##### Data to process

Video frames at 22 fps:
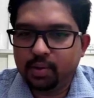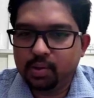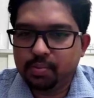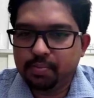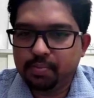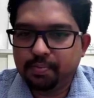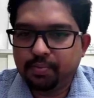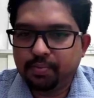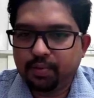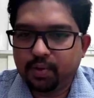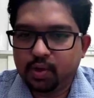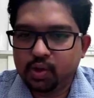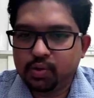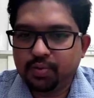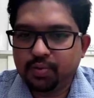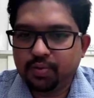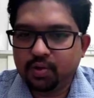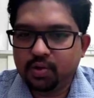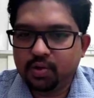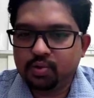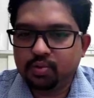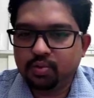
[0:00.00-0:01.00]
from this
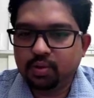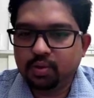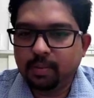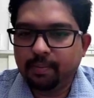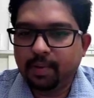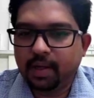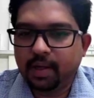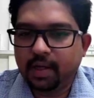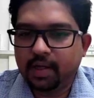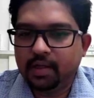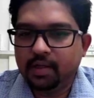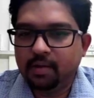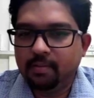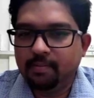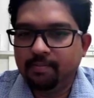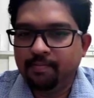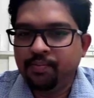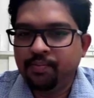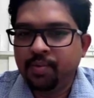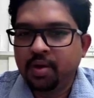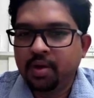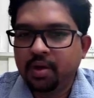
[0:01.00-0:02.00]
phosphorus to the
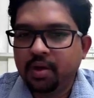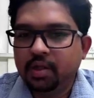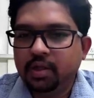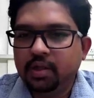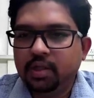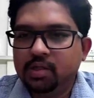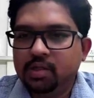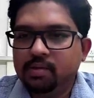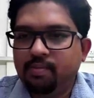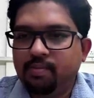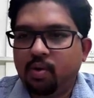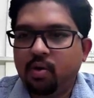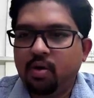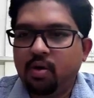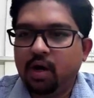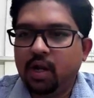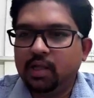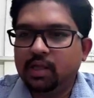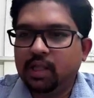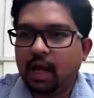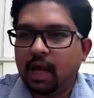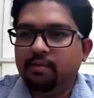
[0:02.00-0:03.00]
palladium, this
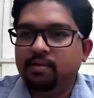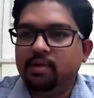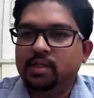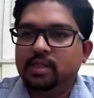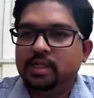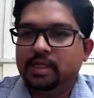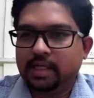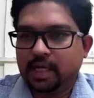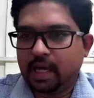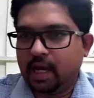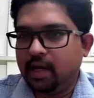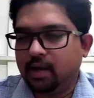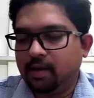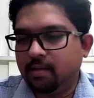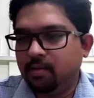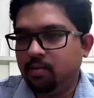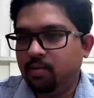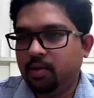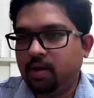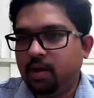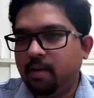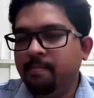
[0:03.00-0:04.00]
bond length I will
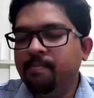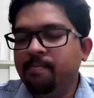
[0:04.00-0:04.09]
scan.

##########

■ **Work required**: Quote everything in the listing above exactly; pictures are the only thing to omit.

■ **Written answer**:
Video frames at 22 fps:
[0:00.00-0:01.00]
from this
[0:01.00-0:02.00]
phosphorus to the
[0:02.00-0:03.00]
palladium, this
[0:03.00-0:04.00]
bond length I will
[0:04.00-0:04.09]
scan.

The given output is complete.